NPs are measured in almost 50% of patients in the US admitted with MI and appear to be used in patients with more comorbidities. Higher NP concentrations were strongly and independently associated with in-hospital mortality in the almost 30 000 patients in whom NPs were assessed, including patients without heart failure.

摘要

背景

血液中利钠肽(NPs)浓度升高的患者在心肌梗死后(MI)的心血管预后较差。

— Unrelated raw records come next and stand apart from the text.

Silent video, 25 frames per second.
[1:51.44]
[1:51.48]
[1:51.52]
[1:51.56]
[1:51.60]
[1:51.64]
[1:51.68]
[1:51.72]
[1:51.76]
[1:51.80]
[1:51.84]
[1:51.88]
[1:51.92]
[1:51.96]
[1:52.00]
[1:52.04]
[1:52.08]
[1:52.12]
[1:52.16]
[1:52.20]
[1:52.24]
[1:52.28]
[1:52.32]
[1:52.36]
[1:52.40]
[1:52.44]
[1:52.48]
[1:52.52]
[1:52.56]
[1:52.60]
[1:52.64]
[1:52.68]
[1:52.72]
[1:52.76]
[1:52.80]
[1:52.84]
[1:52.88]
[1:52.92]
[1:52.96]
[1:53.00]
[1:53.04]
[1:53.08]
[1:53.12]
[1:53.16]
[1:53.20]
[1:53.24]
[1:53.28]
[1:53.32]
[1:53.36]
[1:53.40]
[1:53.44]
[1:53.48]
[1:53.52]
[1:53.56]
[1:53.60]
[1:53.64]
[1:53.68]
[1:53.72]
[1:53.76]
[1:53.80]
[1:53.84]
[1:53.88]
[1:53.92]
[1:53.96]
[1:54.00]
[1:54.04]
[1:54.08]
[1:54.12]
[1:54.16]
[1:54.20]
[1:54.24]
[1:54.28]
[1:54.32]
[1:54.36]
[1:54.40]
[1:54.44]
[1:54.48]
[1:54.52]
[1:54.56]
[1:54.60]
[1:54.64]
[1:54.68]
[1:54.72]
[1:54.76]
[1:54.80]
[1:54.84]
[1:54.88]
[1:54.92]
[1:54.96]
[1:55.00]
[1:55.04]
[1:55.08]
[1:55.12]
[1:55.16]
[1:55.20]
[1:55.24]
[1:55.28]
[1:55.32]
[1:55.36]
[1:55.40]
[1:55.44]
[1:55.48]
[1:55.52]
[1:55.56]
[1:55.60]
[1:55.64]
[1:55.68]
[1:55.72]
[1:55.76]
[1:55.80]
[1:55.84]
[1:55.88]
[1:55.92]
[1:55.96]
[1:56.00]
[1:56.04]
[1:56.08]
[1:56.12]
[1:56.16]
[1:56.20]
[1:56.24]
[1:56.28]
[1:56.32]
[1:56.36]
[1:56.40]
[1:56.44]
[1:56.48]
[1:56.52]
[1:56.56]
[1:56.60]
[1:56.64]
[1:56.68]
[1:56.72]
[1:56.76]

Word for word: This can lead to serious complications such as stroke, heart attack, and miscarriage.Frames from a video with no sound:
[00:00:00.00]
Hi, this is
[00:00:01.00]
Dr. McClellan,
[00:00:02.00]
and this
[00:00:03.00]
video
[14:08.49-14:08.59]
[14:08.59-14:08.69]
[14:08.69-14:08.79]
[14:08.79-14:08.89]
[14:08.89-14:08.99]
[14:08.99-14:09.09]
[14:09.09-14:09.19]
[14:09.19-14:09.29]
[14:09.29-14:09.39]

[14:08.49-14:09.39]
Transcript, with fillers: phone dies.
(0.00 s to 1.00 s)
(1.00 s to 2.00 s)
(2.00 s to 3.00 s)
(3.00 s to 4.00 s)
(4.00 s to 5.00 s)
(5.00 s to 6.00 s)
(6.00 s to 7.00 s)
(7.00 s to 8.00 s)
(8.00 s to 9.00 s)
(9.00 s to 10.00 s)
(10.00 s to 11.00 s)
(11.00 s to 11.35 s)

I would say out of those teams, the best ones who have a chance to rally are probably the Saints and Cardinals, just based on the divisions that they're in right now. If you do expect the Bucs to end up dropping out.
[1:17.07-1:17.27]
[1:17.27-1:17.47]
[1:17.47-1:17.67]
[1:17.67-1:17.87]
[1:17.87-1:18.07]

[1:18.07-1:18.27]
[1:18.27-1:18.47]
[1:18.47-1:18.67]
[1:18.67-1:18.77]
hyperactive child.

本分析的目的是评估 NP 在大型真实世界 MI 队列中的应用和预后价值。

方法

ACTION Registry®-GWTG™(急性冠状动脉治疗和干预结果网络注册-遵循指南)(AR-G)于 2008 年 7 月至 2009 年 9 月在 309 家美国医院收集了 41683 例非 ST 段抬高型心肌梗死(NSTEMI)和 27860 例 ST 段抬高型心肌梗死(STEMI)患者的数据。

结果

在 19528 例(47%)NSTEMI 和 9220 例(33%)STEMI 患者中测量了 B 型利钠肽(BNP)或 N 末端前 B 型利钠肽(NT-proBNP)。测量 NPs 的患者年龄较大,合并症较多,包括既往心力衰竭或 MI。随着 BNP 四分位值的增加,NSTEMI(1.3%比 3.2%比 5.8%比 11.1%)和 STEMI(1.9%比 3.9%比 8.2%比 17.9%)患者的住院死亡率呈阶梯式增加。将 BNP 加入 AR-G 临床模型后,NSTEMI 的 C 统计量从 0.796 提高到 0.807(P<0.001),STEMI 从 0.848 提高到 0.855(P=0.003)。在入院时无心力衰竭或心源性休克病史的患者和左心室功能正常的患者中,NP 与死亡率之间的关系相似。

结论

在美国因 MI 住院的患者中,近 50%的患者测量了 NPs,并且似乎在合并症较多的患者中使用。在近 30000 名评估了 NPs 的患者中,较高的 NP 浓度与住院死亡率呈强而独立的相关,包括无心力衰竭的患者。